第1章 第4話 邂逅②
ゆっくりと、ゆっくりと手探りで闇の中を進む。
誰だ、暗闇に目が慣れると、うっすらと見えるようになる、と言ったのは。
ちっともその闇は、馴れ合う事を拒否するように、ただひたすらのどこまでいっても闇だった。
私が近づいているのがわかるのか、その鳴き声は、早く早く早く!と私を催促する。
うん、不思議だ。
何故かその声に込められる思いが、私にはすんなりと伝わる。
時間の感覚もないまま、やっと私は自分以外の存在を訴える気配にいきついた。
一転甘えるように鳴くその声の元に、手を伸ばしてみる。
何も見えないけど、少しずつ伸ばすそれに、何か感触が伝わる。
もっと近くへとここにきて初めて私はよろよろと立ち上がり、もう一度しっかりそれを確かめるべく手を伸ばす。
未知の存在であるそれを、不思議な事に私は少しも怖くなかった。
ずっとずっと昔から、私を呼び続けていたそれに、声をかける。
「ねえ、どうして?何で私を呼んでたの?」
すると私の頭の上から、どうやら顔らしきものをそっと擦り付けてくる、それ。
「ここはどこ?」
いろいろ話しかけているうちに、ちょっとだけ闇が薄れていくのがわかった。
それを知った私は、どんな原理か知らないが、話しかければいいのかと、それに手をかけたまま、他愛もないおしゃべりを続けた。

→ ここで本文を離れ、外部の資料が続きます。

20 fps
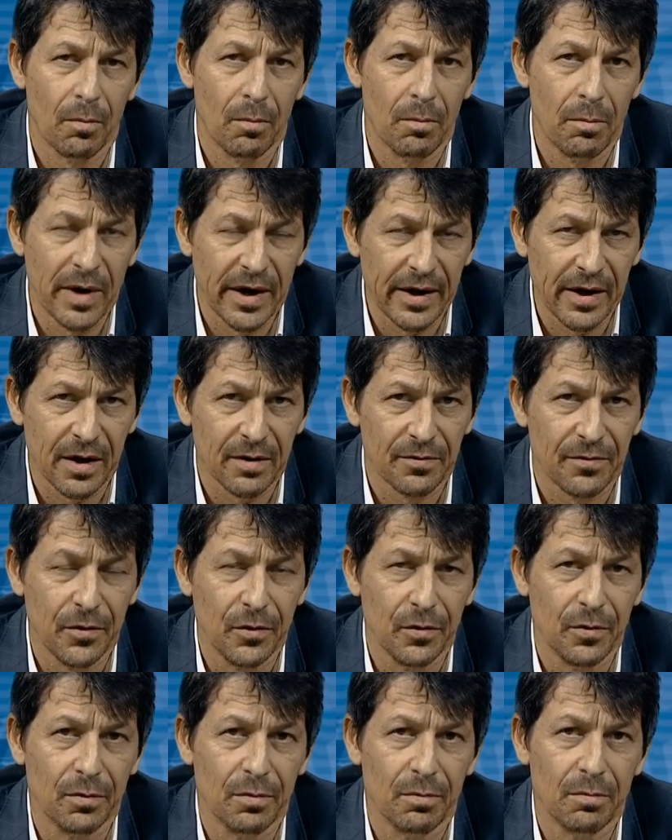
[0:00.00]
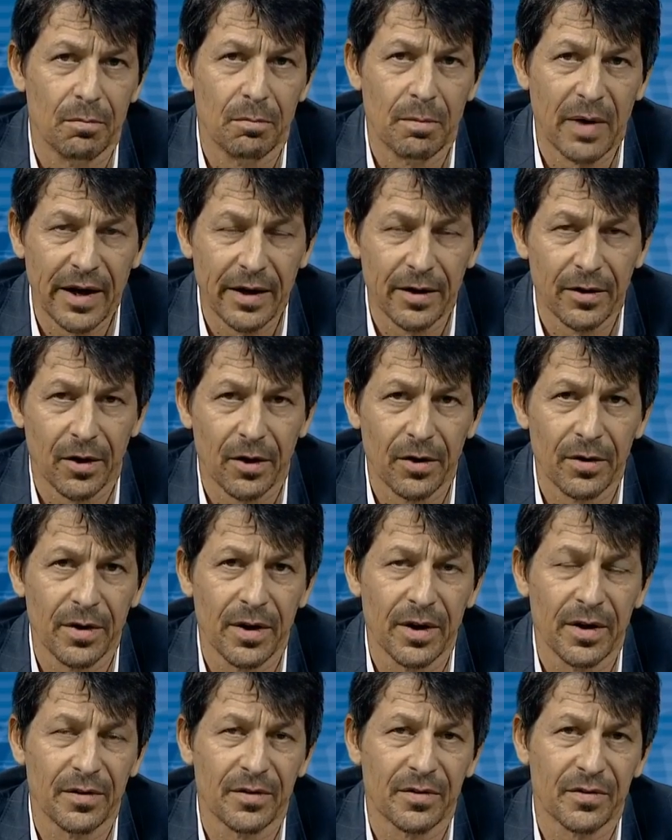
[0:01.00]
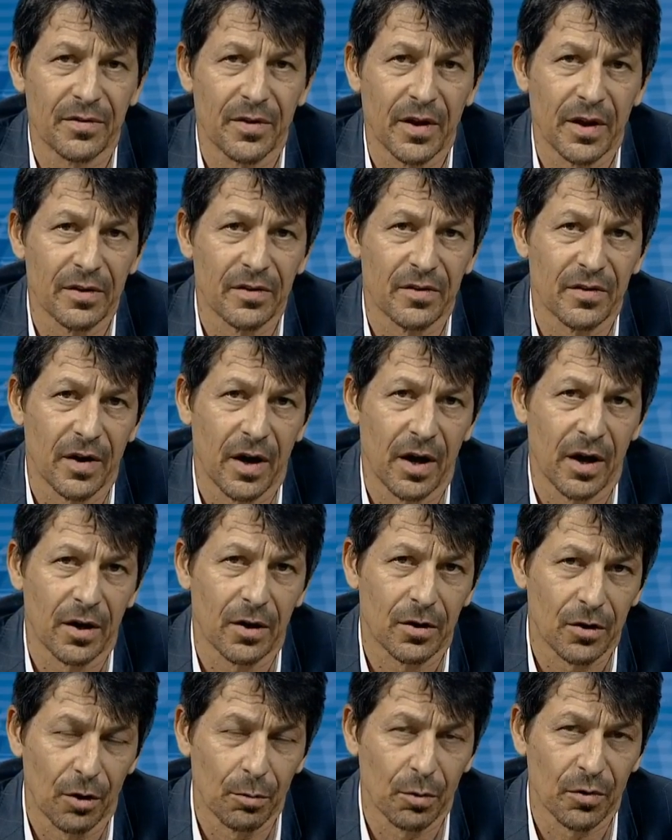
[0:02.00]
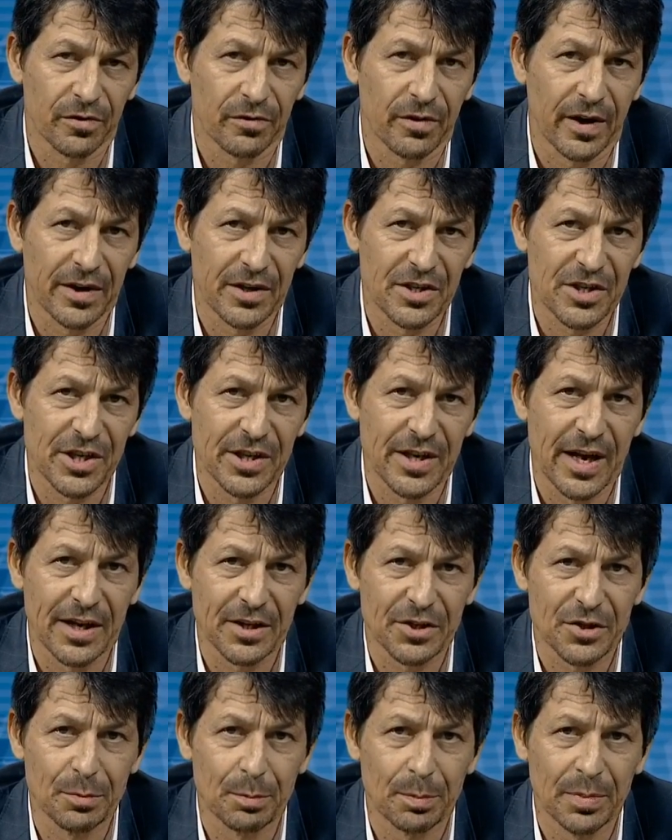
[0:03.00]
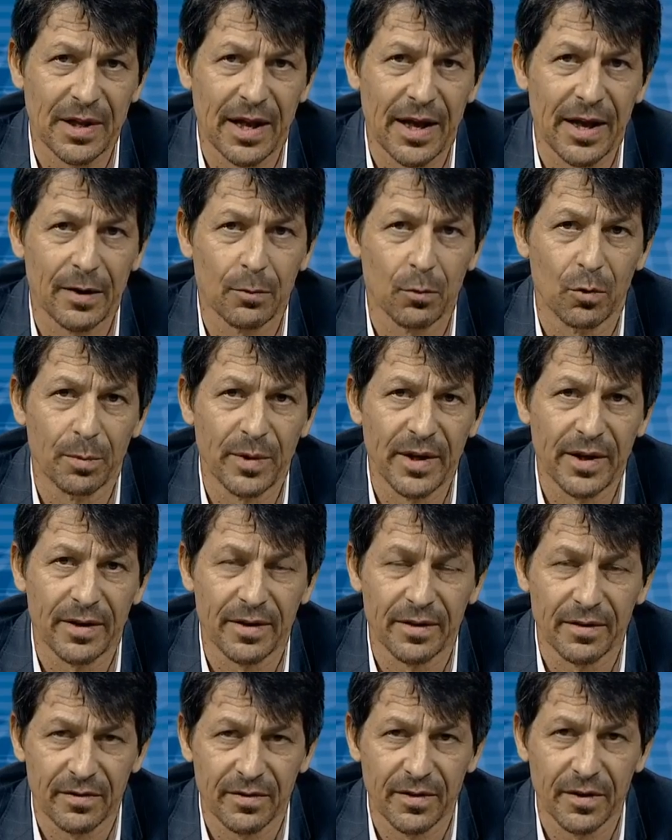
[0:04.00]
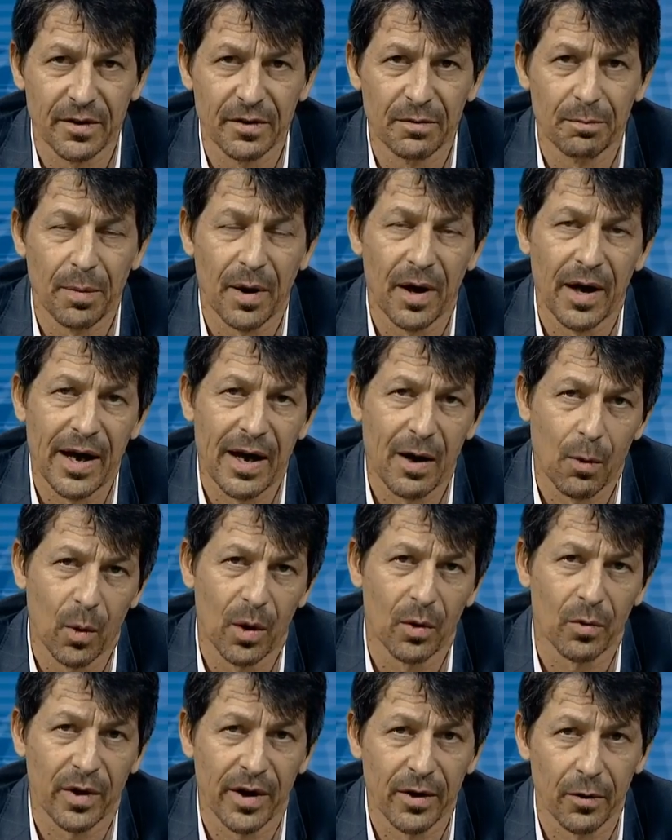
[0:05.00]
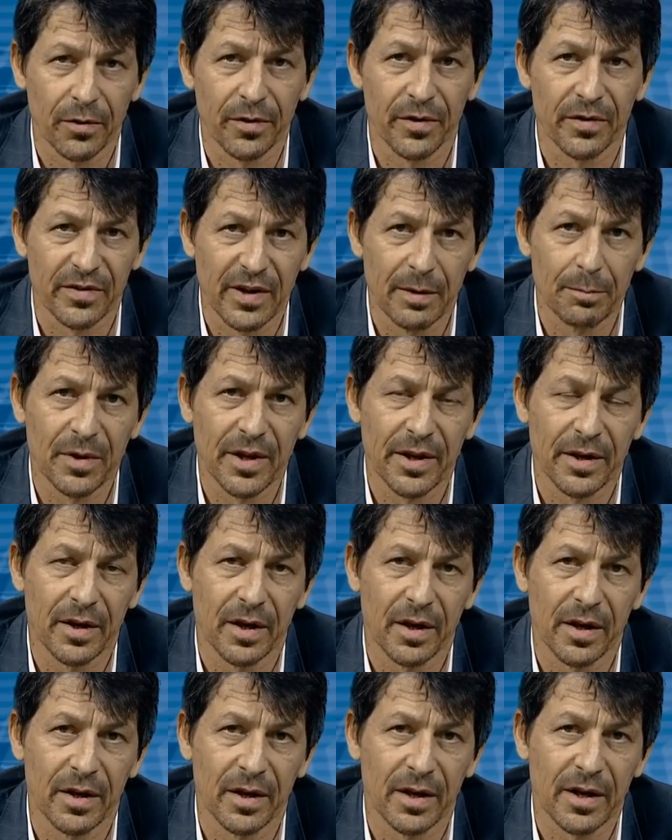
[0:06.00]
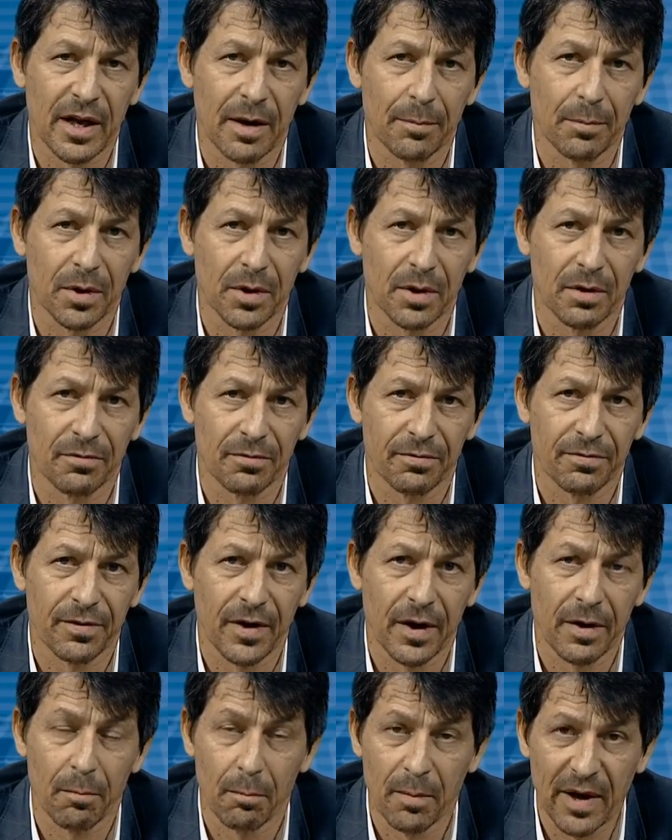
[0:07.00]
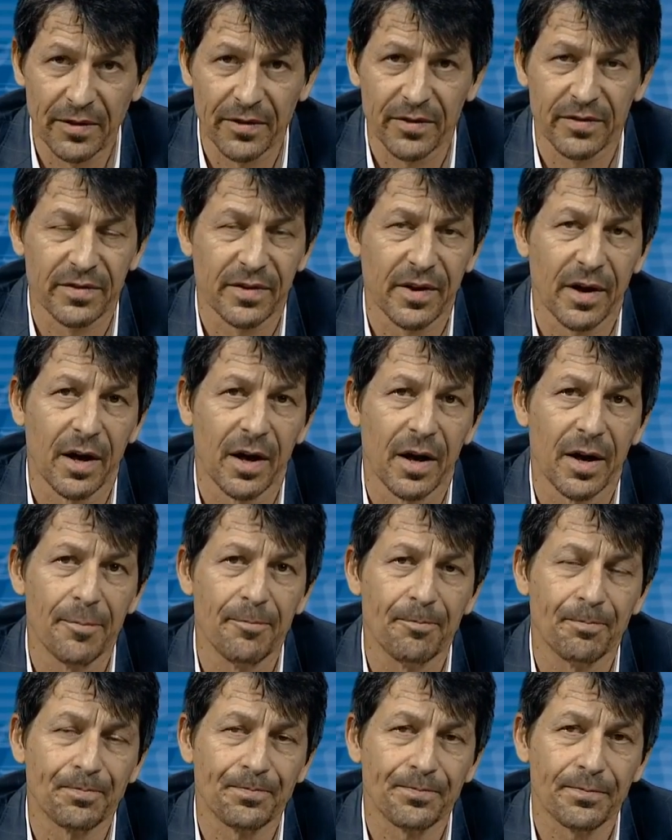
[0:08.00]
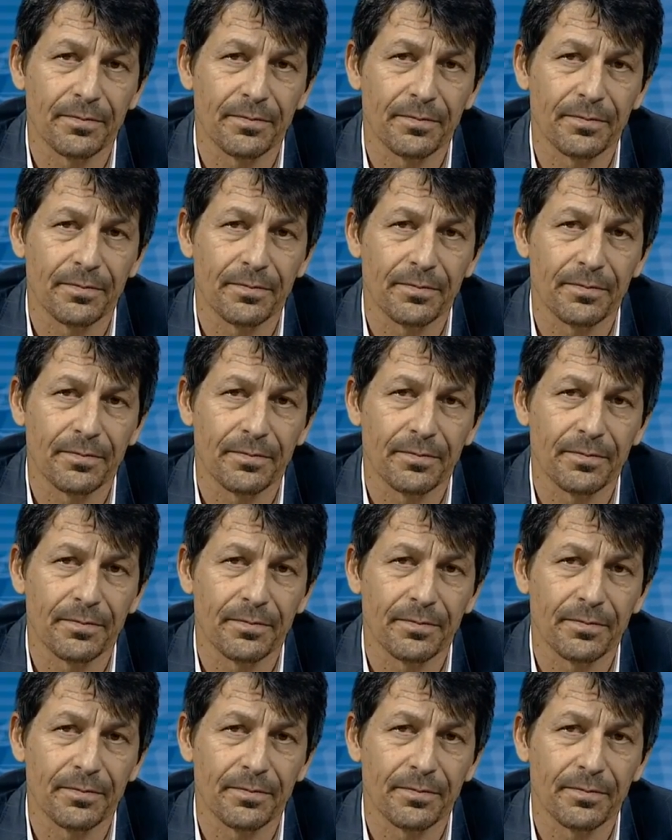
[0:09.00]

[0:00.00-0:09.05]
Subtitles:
many of you may know is that a global strategy and action plan will be considered by our World Health Assembly in a couple of months' time.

話し続けて、やっとそれが目にうっすらと浮かび上がる明るさになった時、それがとても大きい生き物だとわかった。
ずっと話しかけていた時間がなければ、怖くないと知っていてさえ、声を上げていたかもしれない。
それは堅そうな鱗に覆われた恐竜に似た生き物で、けれど尾の方はとても長く大蛇のように見え、それは闇の中に消えていた。
そしてその四肢は虎のようで、その背に見えるのは大きな翼だった。
ありえない。
遠足で昔見たヒグマなんて目じゃない大きさで、その赤い目のある顔を私に近づけて、また頬づりをしてくる。

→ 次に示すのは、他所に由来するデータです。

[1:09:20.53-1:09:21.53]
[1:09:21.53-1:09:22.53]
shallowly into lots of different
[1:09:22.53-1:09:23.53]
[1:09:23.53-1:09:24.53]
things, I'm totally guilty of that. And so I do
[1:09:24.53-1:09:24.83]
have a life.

いやいや、何のフォローを自分にしたらいいのか、何となくどうしてよいかわからず、その赤い目と目を合わせた。
ベロンと二股にさける私の顔ほどある舌に舐められながら、急激におこる眠気に私は何が何だかわからないまま、その場で眠りについてしまった。
いやいや、ないだろ!そう思いつつ意識をなくすように眠りについた私を、その大きさに見合わない器用さで、上手にその懐にかかえこみ、それもまた満足げに眠りについた。